Dressed All Wrong For This
By Francine Witte
Blue Light Press, 2019
73 Pages, $15.95
Review by Corey Miller
Winner of the 2019 Blue Light Book Award Dressed All Wrong For This, (Blue Light Press, 2019) is Francine Witte’s debut collection of fifty-seven flash fictions. The book quickly establishes itself as an absurdist joy with stories that roam anywhere and everywhere. I felt drawn to the possibilities, the humor, and the fact that I had no idea where Witte’s stories might take me. Each was anchored in a relatable, universal topic that I connected with, but then journeyed wonderfully into a mysterious, daydream state that held my attention
Her stories are existential situations that rarely span for longer than one page. The sentences have been distilled down to their purest essence. Witte teleports the reader into worlds where monogamy doesn’t exist and people can change into animals without warning, blurring the line between reality and outrageousness. The glue holding this collection together is Witte’s voice, the deadpan seriousness, the way she commits to the craziness.
In two stories, “Horse Name” and “Dog Name,” the characters question what their animal name would be. Both stories showcase Witte’s ability to use an impossible situation as a metaphor for a more serious human struggle. Creating their names, the characters realize how animal they already are, communicating without words, searching for new titles for their predicament as they become the animal they discuss:
“You should have —,” Joan says. “You should have —.” I have tuned her out even now, but really because I am watching her shake her head, mane-like. At this point, Joan goes silent and begins to stomp her hoof, and she noses towards a saddle I hadn’t noticed before.
“You want to go for a ride?” I ask. “Is that it, Girl?”

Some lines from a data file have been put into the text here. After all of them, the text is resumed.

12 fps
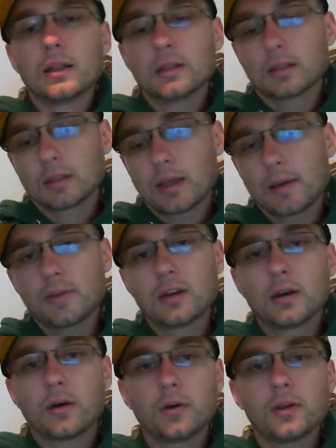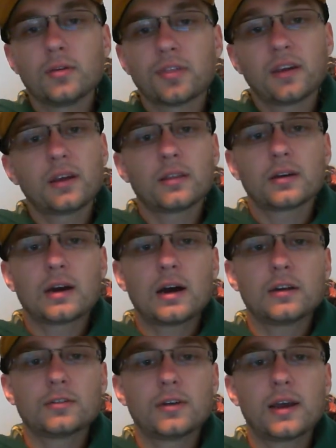Let me know what you think of the
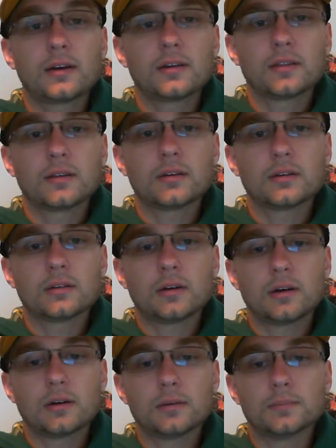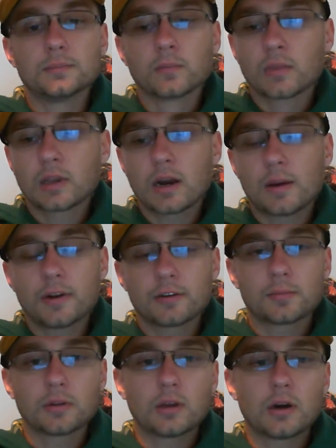contract in the um, comments
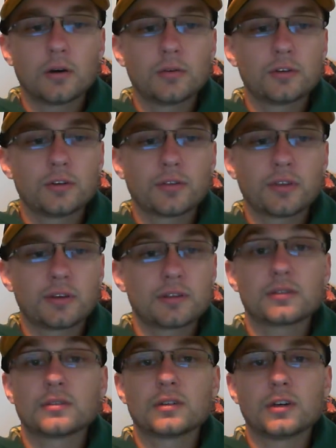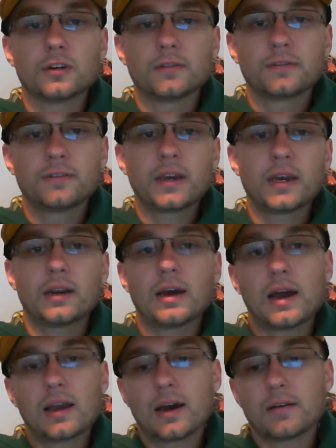below. Do you think this is a good fit?
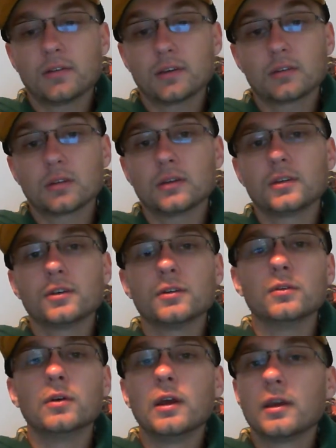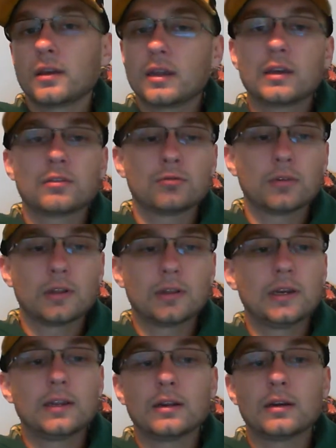I obviously do. Kings really
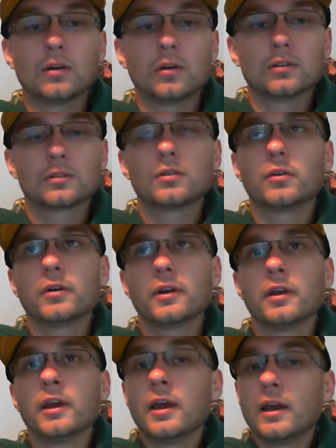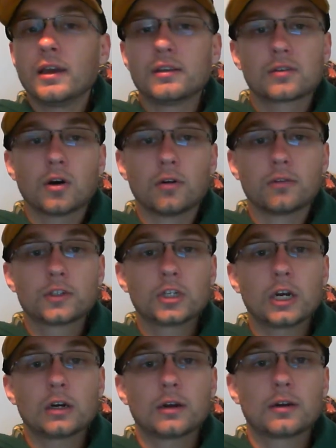needed goal scoring. Is
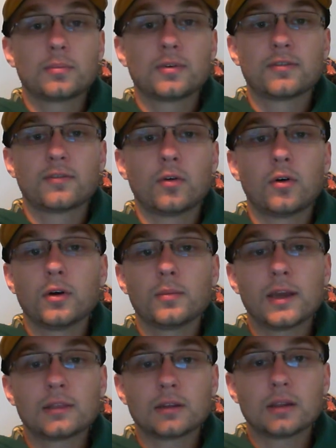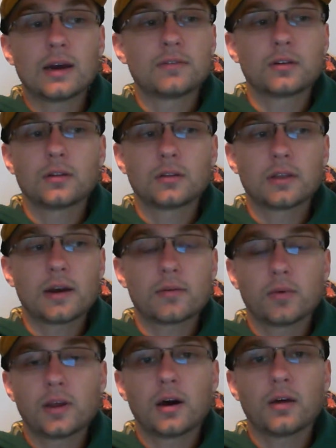Kovalchuk going to perform at the level that
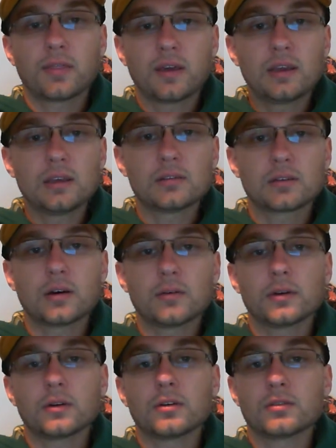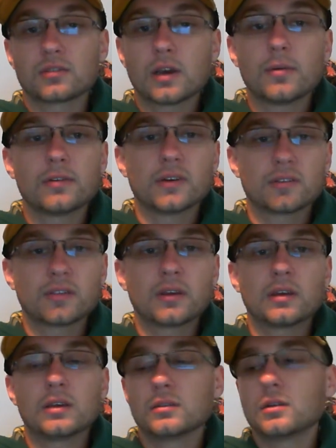we all think he's going, or some of us
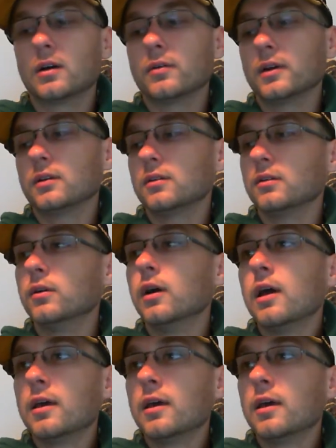think he's going to?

Witte has a wonderful way of incorporating the title into the piece, usually as the start of the first line. For example, “When Zac, 32, Walks In IRL,” continues right into the story:
“he looks nothing like his profile pic. For one, he’s wearing a fake mustache. For two, his hair is blonde.
He recognizes me, of course. I’ve gone to great lengths to look exactly like my profile pic, which is me in my cooking class, and I’m sitting here with a frying pan, just to be safe.”
Witte’s stories are machines that bring their character’s desires from dreams to real life. They have strong repeating rhythms; beginning with something concrete that teeters between normal and odd, further delving into the unknown and absurd where all is possible, and ending on a note of sincerity that is often ponderous, yet, can create moments of humor.
“Spy Story” is about a wife who hires a private eye to investigate her husband, but when he doesn’t find any immediate evidence, she continues to keep him on the books, dressing him up and calling him by the code name Hector. They soon develop a relationship where she employs him to act like James Bond and become her new husband.
In “Suzo the Clown,” Witte collides opposing characters in a way that erupts with dry humor. A child’s Dad outdrinks Suzo in a bar bet, forcing Suzo to perform for free at the child’s birthday party. After revealing that Suzo has been abandoning his ex-wives in the woods as food for bears, the kids turn savage on him. However, before the kids can get to Suzo, all of his ex-wives, having survived, burst in with meat cleavers to seek revenge.
“Suzo didn’t wear clown makeup or clown shoes. He was more of an emotional clown. He got us in a circle and told us about his wife, Methuselah. How he drove her up Shaw Mountain and left her there as bear food. He thought that was pretty funny.”
Witte’s stories can be so playful and wacky that when you get to one like “The Cake, The Smoke, and The Moon,” you’re caught off-guard and have to reread it. It’s such a beautifully sad story about a drowning on the Fourth of July, and eating cake on a blanket while watching the fireworks’ smoke disappear over the lake. After the bursting glows in the sky fade, the moonlight is all the lifeguards have to search by.
“We will watch the water open its mouth and swallow. The one walking into the water, and looking for the smoke, will never find it, and we can only watch as she never pops her head up like a firework dud. The lifeguards run their useless legs into the water, and even the moon knows it’s too late.”
Dressed All Wrong For This feels like a grab bag of topics and crazy characters that Witte has masterfully wrangled together, a spectacle of oddities and tearjerkers. I found myself laughing at these stories. They felt familiar, yet, no normal person would dare put them to the test. Then I found myself stunned at the next act and how thought provoking it was. Quick one-liners that jut out, zigging and zagging through the busy narrative traffic. Her range is universal, bouncing from funny to sad, the same way the clowns in her stories represent comedies and tragedies: makeup of frowns and smiles that at first glance might deceive you. Witte’s book is perfect for the daydreamer that wants a quick escape. Something that will bring a smile in the void of this reality.